Hürriyet

Präsident Erdogan verklagt Oppositionsführer Kilicdaroglu - der kontert mit Gegenklage

12.1.2021 16:38 Uhr

Präsident Recep Tayyip Erdogan hat eine Schadenersatzklage gegen Kemal Kilicdaroglu, den Vorsitzenden der CHP, eingereicht. Hierbei geht es um eine Klage wegen des Vorwurfs der Präsidentenbeleidigung, als Streitwert wurde eine Million Lira (knapp 110.000 Euro) angegeben, wie Hürriyet Daily News berichtet. Kilicdaroglu konterte am Dienstag mit der Ankündigung, eine Gegenklage einreichen zu wollen.

Der Anwalt von Erdogan, Hüseyin Aydin, erinnerte an die Erklärung von Kilicdaroglu vom 10. Januar. "Gegen Kemal Kilicdaroglu wurde vor dem Zivilgericht erster Instanz in Ankara eine zivilrechtliche Entschädigungsklage eingereicht, weil die Ehre, Würde und das Ansehen unseres Präsidenten verletzt und seine Persönlichkeitsrechte aufgrund der ungerechten und unbegründeten Anschuldigungen ernsthaft geschädigt wurden", sagte der Anwalt.
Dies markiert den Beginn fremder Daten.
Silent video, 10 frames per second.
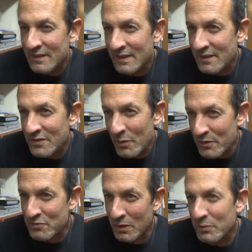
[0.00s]
And there's
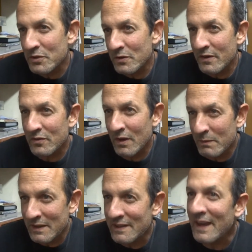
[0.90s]
always troubleshooting, so
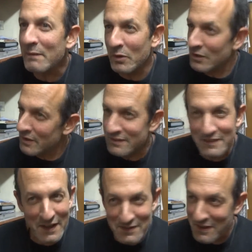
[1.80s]
I'm in the neighborhood in
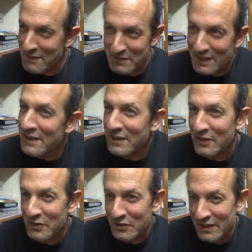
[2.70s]
case I have to get here
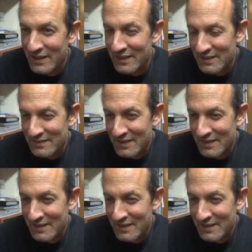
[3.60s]
early. And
"Das ist jetzt die wievielte Klage?"

CHP-Sprecher Faik Öztrak bestätigte die Klage am 11. Januar gegenüber Reportern. "Das ist jetzt die wievielte Klage? Weder der Präsident ist es leid, Klagen einzureichen, noch unser Vorsitzender ist es leid, diese Gerichtsverfahren zu gewinnen". Kilicdaroglu bezeichnete Erdogan am 10. Januar als "sogenannten Präsidenten", während er den Präsidenten dafür kritisierte, dass er die Oppositionszeitung "Sözcü", ins Visier genommen hatte.

Ömer Celik, Sprecher der AKP, sagte via Twitter dazu: "Diese Repräsentanz als 'den sogenannten Präsidenten' zu nennen, bedeutet, ein undemokratisches Regime zu wollen."

Kilicdaroglu will Gegenklage einreichen

Währenddessen verkündete Kemal Kilicdaroglu am Dienstag, dass er eine Gegenklage einreichen würde - allerdings nicht mit einem Streitwert von einer Million Lira, sondern von 1 Lira. "Die Wahl weist keinen Präsidenten zu. Man gewinnt die Wahl zum Präsidenten, dann muss man den Eid im Parlament in Artikel 103 der Verfassung lesen. Solange Sie sich an diesen Eid halten, sind Sie der Präsident von 83 Millionen, niemand kann dem widersprechen “, sagte Kilicdaroglu.

Er führte weiter aus, dass er und seine Partei immer den Willen der Nation respektiert hätten. Aber "die von der Nation gewählte Person sollte auch die Nation respektieren. Respekt muss gegenseitig sein. Wenn es keinen gegenseitigen Respekt gibt, gibt es gar keinen Respekt. Hat er sich an diesen Eid gehalten?", fragte Kilicdaroglu bei der Parteisitzung der CHP im Parlament.